Par charlesantoinegagnon
Pier-Alexis Soulière, meilleur sommelier des Amériques
Pier-Alexis Soulière (Photo : gracieuseté)

Entouré par plusieurs de ses proches, Pier-Alexis Soulière a remporté un concours réunissant des sommeliers d’une dizaine de pays d’Amérique à l’Université du Québec à Montréal. Il a ainsi obtenu son laissez-passer pour une compétition se tenant tous les trois ans au cours de laquelle sera couronné le meilleur de sa profession dans le monde, en mars 2019, à Anvers, en Belgique.

Natif de Saint-Pierre-Bapstiste et ayant grandi à Plessisville, Pier-Alexis a dû s’illustrer parmi un groupe de 20 participants afin de se qualifier pour cette autre prestigieuse compétition. Parmi les 11 pays membres de l’Association de la sommellerie internationale, 10 étaient représentés par deux personnes. En raison d’un problème de visa, les Vénézuéliens ont dû s’absenter. Le Concours du meilleur sommelier des Amériques en était à première édition en sol canadien.

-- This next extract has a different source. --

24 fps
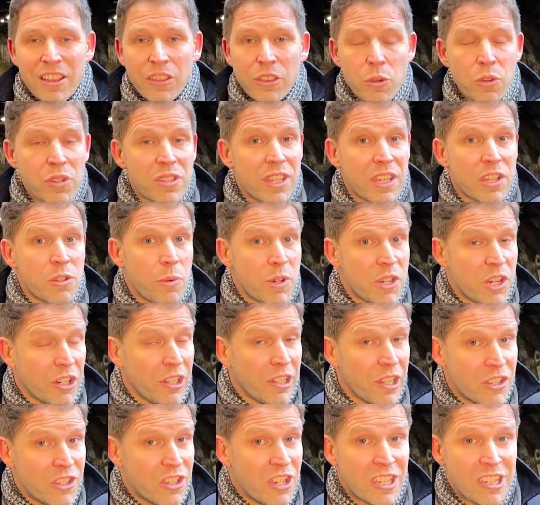those things which are
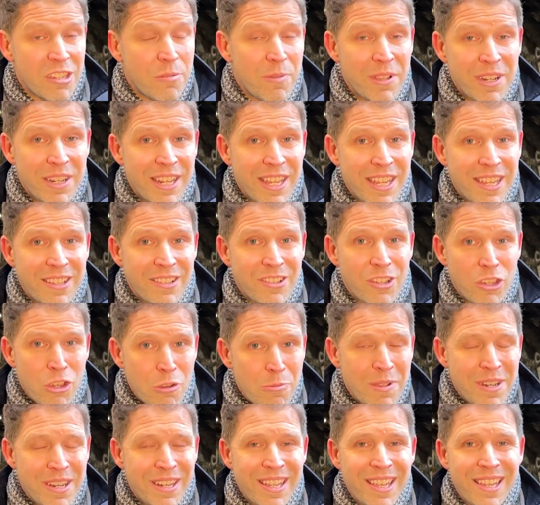legitimate needs, human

Lors des quatre jours de l’événement, les opposants ont été amenés à relever une série d’épreuves. Une pratique (avec le service de vins), une partie théorique (comprenant des questions très pointues) et des dégustations ont permis de les départager. Pour chaque étape, de la ronde quart de finale jusqu’à la finale, le groupe de participants a été réduit de plus de la moitié.

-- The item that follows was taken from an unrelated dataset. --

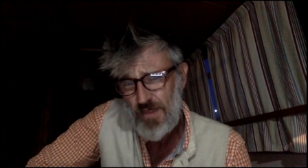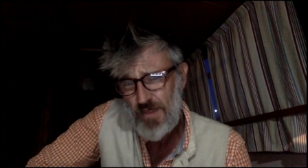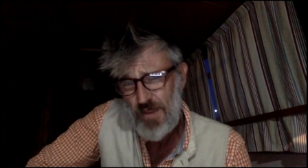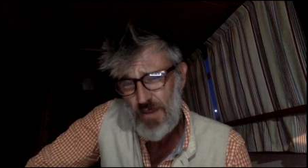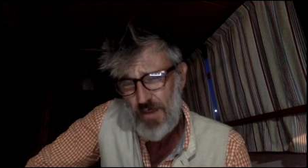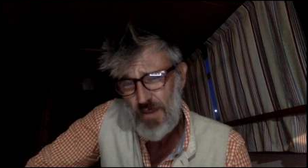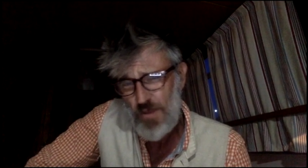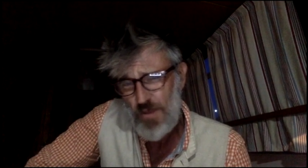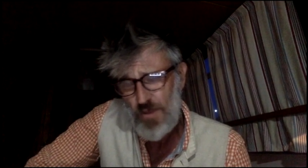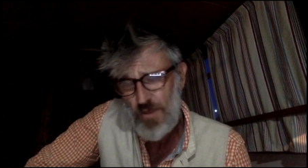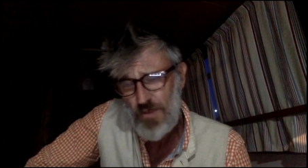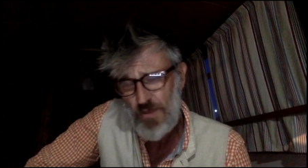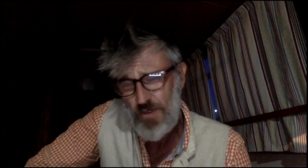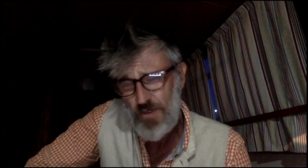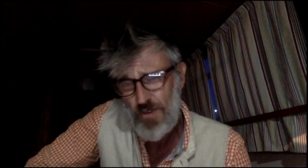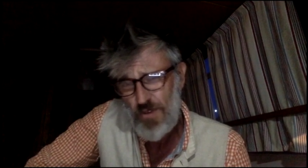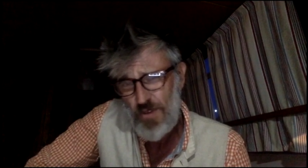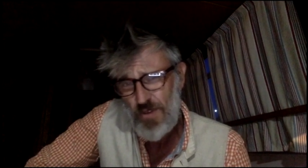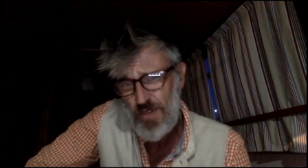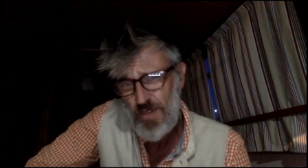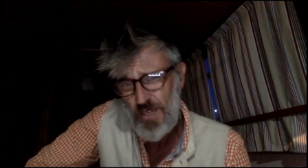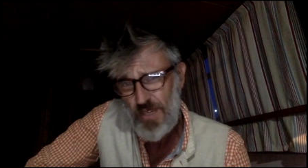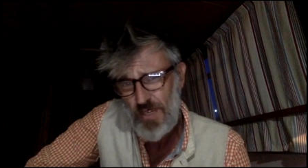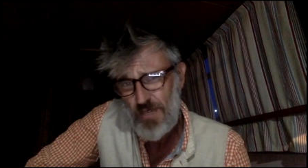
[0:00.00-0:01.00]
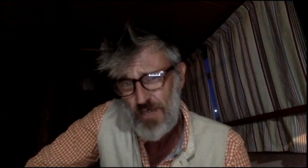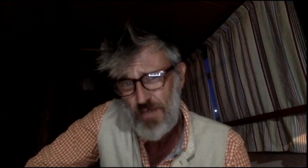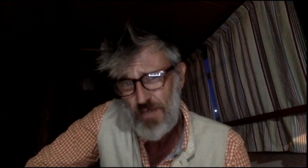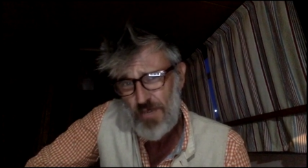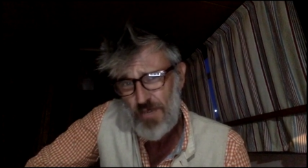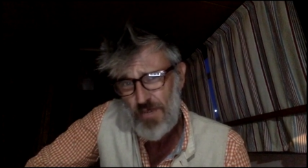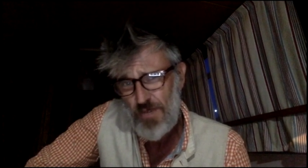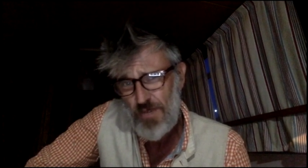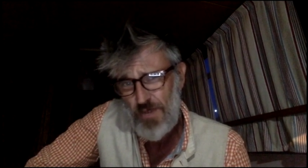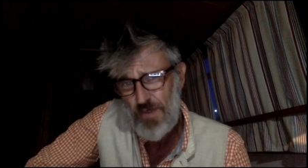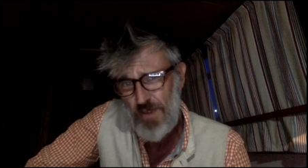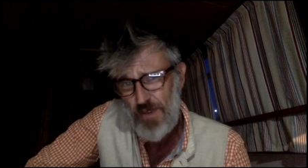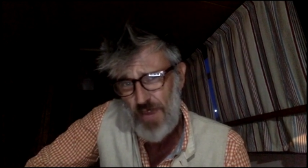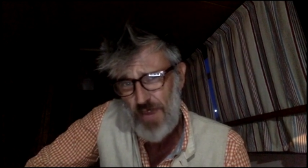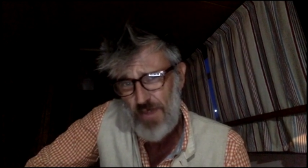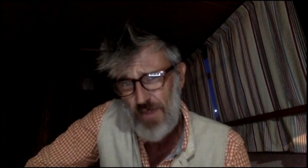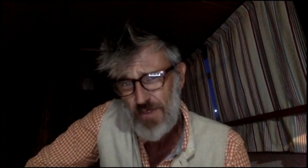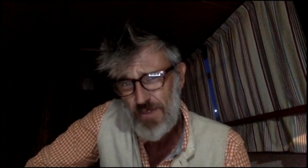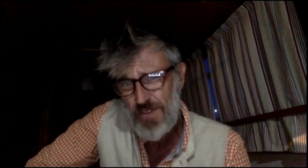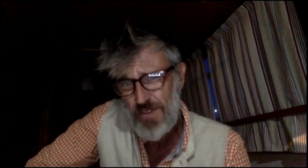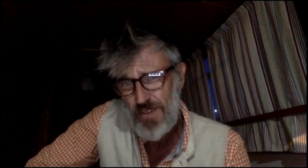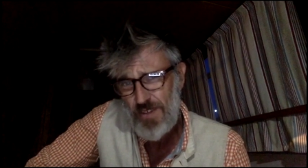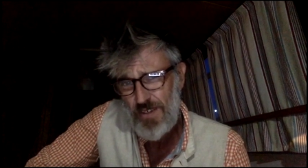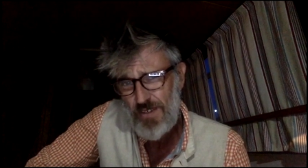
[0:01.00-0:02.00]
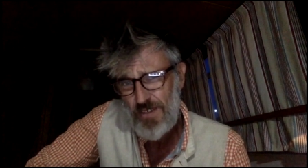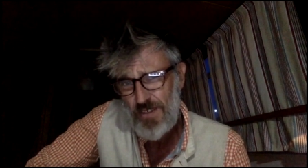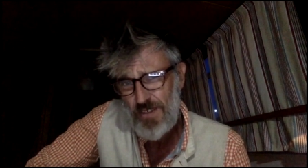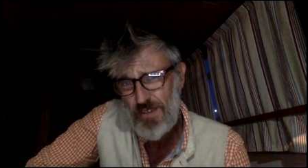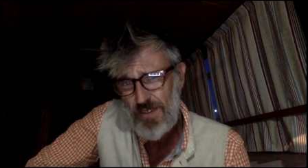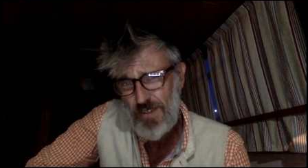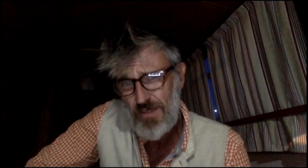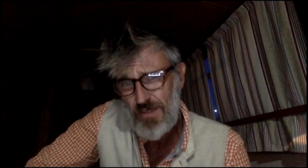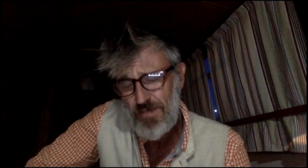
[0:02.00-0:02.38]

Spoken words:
I'm not doing it for advertising.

En remportant la compétition, le Plessisvillois dit s’être senti extrêmement bien. Selon lui, sa bonne préparation lui a permis de se distinguer par rapport aux autres participants. «Dans la compétition, on demande un faible pourcentage de nos connaissances, mais il faut être prêt à toutes éventualités.» Dans son cas, la qualification pour cet événement s’est faite en obtenant le titre de meilleur sommelier au Québec et une deuxième place aux Nationaux en 2017.

Domination du Québec

Depuis les débuts du concours panaméricain en 2004, quatre Québécois ont savouré les grands honneurs. Comment explique-t-on cette domination?

D’abord, il faut prendre en considération le facteur de la langue, croit son plus récent gagnant. Lors des compétitions internationales, chaque participant doit le faire dans une langue seconde, soit l’anglais, l’espagnol ou le français. Personne ne peut utiliser sa langue maternelle pour tenter de s’emparer du titre. Puis, estime Pier-Alexis, l’accessibilité de plusieurs vins internationaux à la Société des alcools du Québec favorise l’apprentissage dans le domaine. Selon lui, la valorisation grandissante du métier de sommelier depuis quelques années a aussi un effet bénéfique.

«C’est sûr qu’il y a une tendance qui commence à grimper. Il n’y a pas beaucoup de pays qui ont une tradition gagnante, mais les choses changent comme dans tout. Je ne pense pas que ça va être éternel le règne du Canada au concours des Amériques, mais historiquement on a une plateforme qui nous a avantagés.»

Par ailleurs, à la suite du concours, ses participants ont été invités à passer quelques jours en Nouvelle-Écosse. Des producteurs de vins tenaient à leur montrer leur travail. Pendant la semaine, à Montréal, d’autres activités de type découvertes ont été organisées.

Déjà en préparation

Cette visite en Nouvelle-Écosse a permis à Pier-Alexis d’entamer sa préparation pour les Mondiaux, dont il parle comme un privilège, mais aussi une responsabilité. Celui qui travaille au restaurant La Chronique, à Montréal, continuera de côtoyer des personnes ayant des spécialités différentes des siennes pour mettre les chances de son côté. Dans les prochains mois, il fera donc des dégustations à l’aveugle, étudiera ses livres et visitera certains endroits.

«C’est un concours où on peut démontrer qu’on est au top de notre profession. Dans n’importe quel domaine, je pense que les gens veulent s’associer au top de leur profession.» En 2019, le concours du meilleur sommelier du monde soulignera son 50e anniversaire.